= Berthold Suhle =

German chess master

Berthold Suhle (1 January 1837, Stolp, Province of Pomerania, now Poland – 26 January 1904, Germany) was a German chess master.

Born in Stolp (Słupsk, then Kingdom of Prussia, now Poland), he studied philosophy, philology and nature in Berlin (1855–1857) and Bonn (1857–1859).

He won a match with Bartolomeo Forlico (11.5 : 9.5) at Venice 1858, lost to Adolf Anderssen (+0 –5 =2) at Cologne 1859 and (+13 –27 =8) in Breslau from April to September 1859, won against Bernhard von Guretzky-Cornitz (+6 –1 =3) at Berlin 1860, drew with Anderssen (+3 –3 =2) at Berlin 1864, and beat Philipp Hirschfeld (+7 –0 =2) at Berlin 1865.
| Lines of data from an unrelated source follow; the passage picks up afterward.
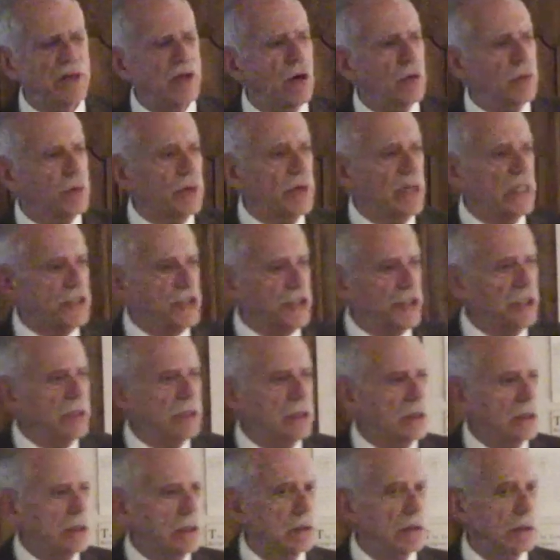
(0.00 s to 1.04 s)
oppression
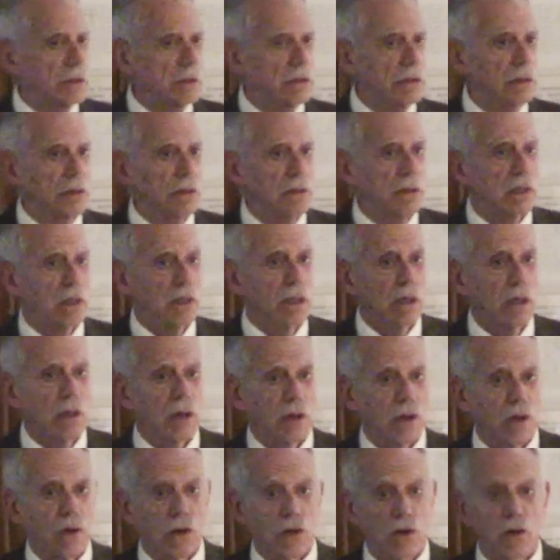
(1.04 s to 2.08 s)

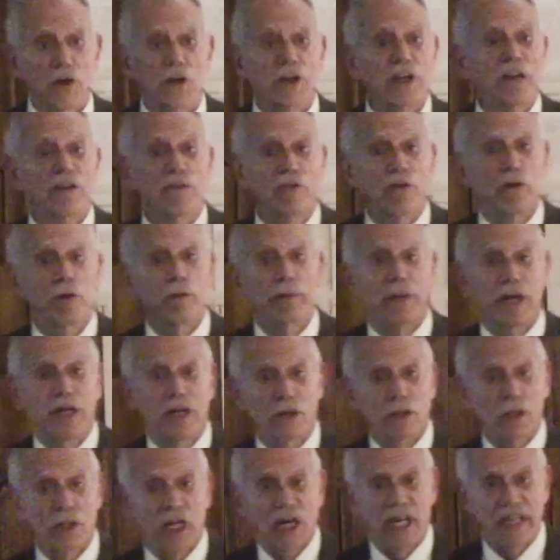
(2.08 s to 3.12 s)
or looking for a
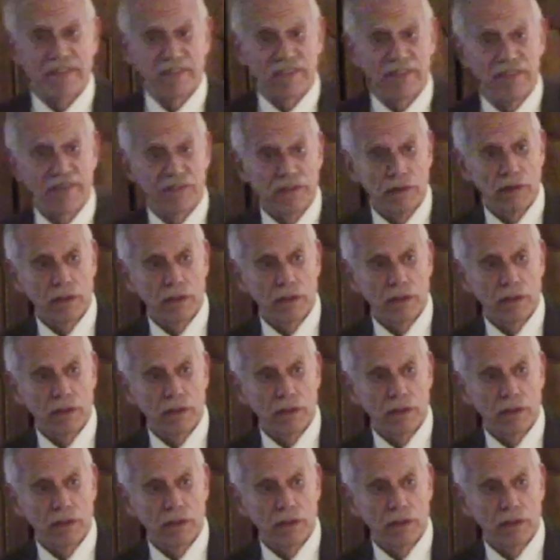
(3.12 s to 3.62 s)
better life.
He was an author of Der Schachkongress zu London im Jahre 1862 nebst dem Schachkongresse zu Bristol im Jahre 1861 (Berlin 1864, two parts),
and wrote with Gustav Neumann a well-received book on the latest chess theories, Die neueste Theorie und Praxis des Schachspiels seit dem Schachkongress zu New York i.J. 1857. Ein vollständiger Cursus der neuesten Spieleröffnungskunst (Berlin 1865). He also was a co-editor of the Deutsche Schachzeitung. Suhle stopped playing to teach from 1877 to 1901, and was named a professor in 1895.